[ENTRIES PROVIDED — start]
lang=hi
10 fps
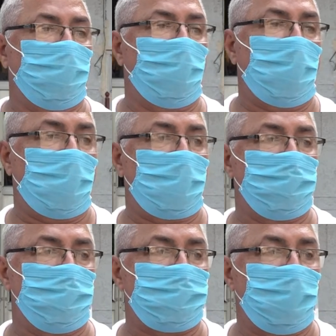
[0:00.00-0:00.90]
दो आके
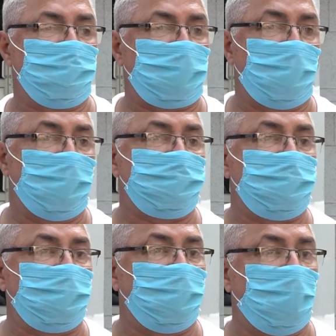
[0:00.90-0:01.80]
जो सी साहब ने
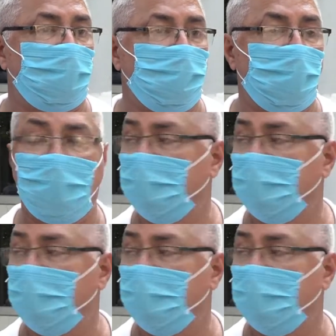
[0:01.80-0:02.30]
सीट बनाई है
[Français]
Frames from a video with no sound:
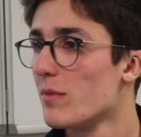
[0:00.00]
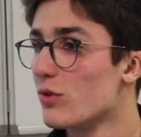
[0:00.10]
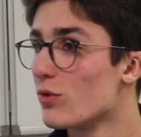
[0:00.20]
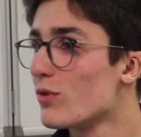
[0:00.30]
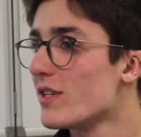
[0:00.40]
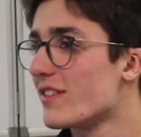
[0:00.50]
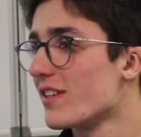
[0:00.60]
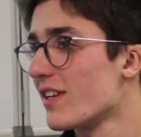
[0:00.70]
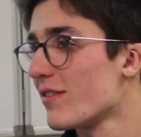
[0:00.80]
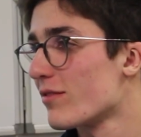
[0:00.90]
Mais du coup, les
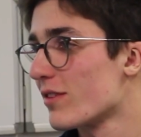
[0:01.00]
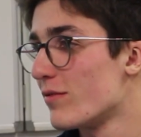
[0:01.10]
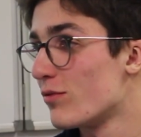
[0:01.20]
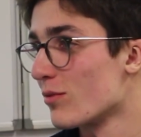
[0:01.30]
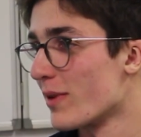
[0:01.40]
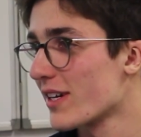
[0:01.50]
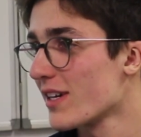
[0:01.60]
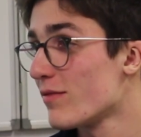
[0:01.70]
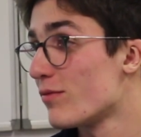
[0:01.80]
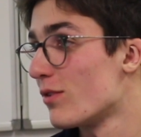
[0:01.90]
élèves qui vous ont
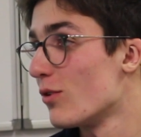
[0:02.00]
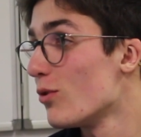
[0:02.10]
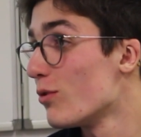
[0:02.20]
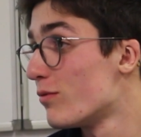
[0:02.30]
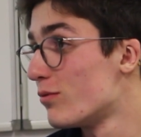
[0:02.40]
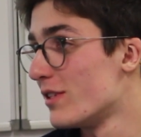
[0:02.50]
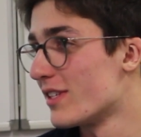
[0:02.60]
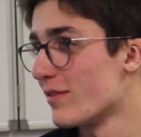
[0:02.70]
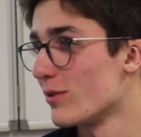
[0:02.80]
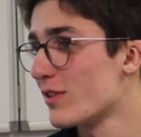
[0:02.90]
marqué, eux, vous les
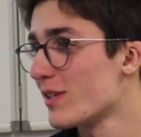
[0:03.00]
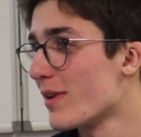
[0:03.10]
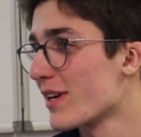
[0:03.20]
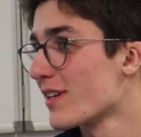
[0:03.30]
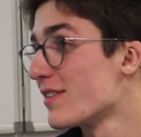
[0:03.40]
avez aussi marqués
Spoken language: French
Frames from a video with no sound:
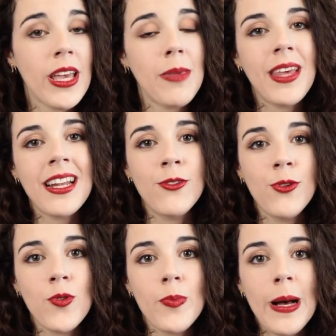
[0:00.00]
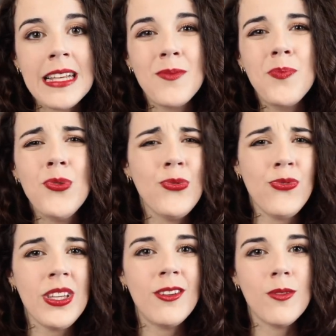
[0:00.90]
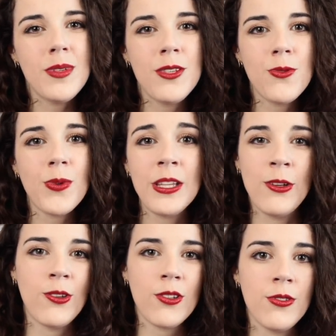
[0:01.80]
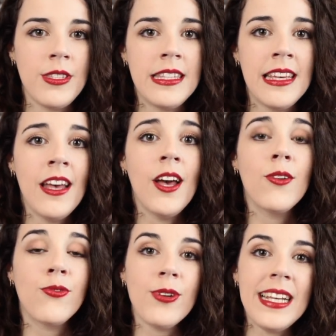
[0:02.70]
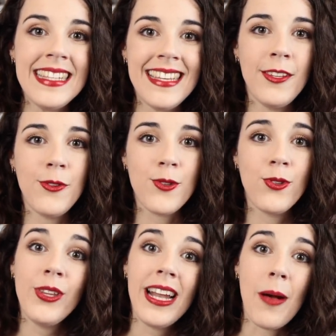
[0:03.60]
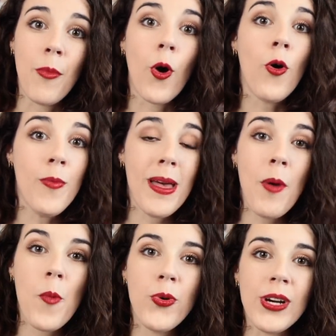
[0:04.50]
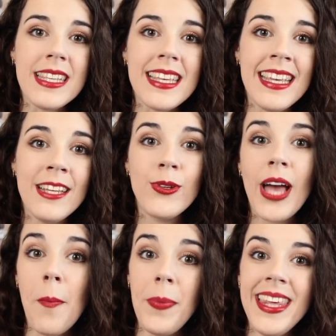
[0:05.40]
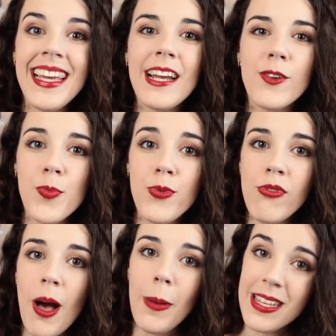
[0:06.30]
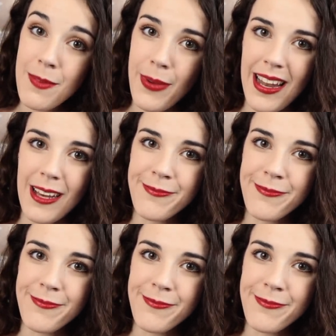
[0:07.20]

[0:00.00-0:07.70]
et eh bien les deux comparses bouffis d'ambition et de curiosité vont essayer de se donner la mort eux-mêmes pour essayer de grappiller quelques pouvoirs par-ci par-là.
[ENTRIES PROVIDED — finish]
PROBLEM REQUIREMENTS » Omit the pictures, then print the rest of the listing above exactly.

RESPONSE BELOW »
lang=hi
10 fps
[0:00.00-0:00.90]
दो आके
[0:00.90-0:01.80]
जो सी साहब ने
[0:01.80-0:02.30]
सीट बनाई है
[Français]
Frames from a video with no sound:
[0:00.00]
[0:00.10]
[0:00.20]
[0:00.30]
[0:00.40]
[0:00.50]
[0:00.60]
[0:00.70]
[0:00.80]
[0:00.90]
Mais du coup, les
[0:01.00]
[0:01.10]
[0:01.20]
[0:01.30]
[0:01.40]
[0:01.50]
[0:01.60]
[0:01.70]
[0:01.80]
[0:01.90]
élèves qui vous ont
[0:02.00]
[0:02.10]
[0:02.20]
[0:02.30]
[0:02.40]
[0:02.50]
[0:02.60]
[0:02.70]
[0:02.80]
[0:02.90]
marqué, eux, vous les
[0:03.00]
[0:03.10]
[0:03.20]
[0:03.30]
[0:03.40]
avez aussi marqués
Spoken language: French
Frames from a video with no sound:
[0:00.00]
[0:00.90]
[0:01.80]
[0:02.70]
[0:03.60]
[0:04.50]
[0:05.40]
[0:06.30]
[0:07.20]

[0:00.00-0:07.70]
et eh bien les deux comparses bouffis d'ambition et de curiosité vont essayer de se donner la mort eux-mêmes pour essayer de grappiller quelques pouvoirs par-ci par-là.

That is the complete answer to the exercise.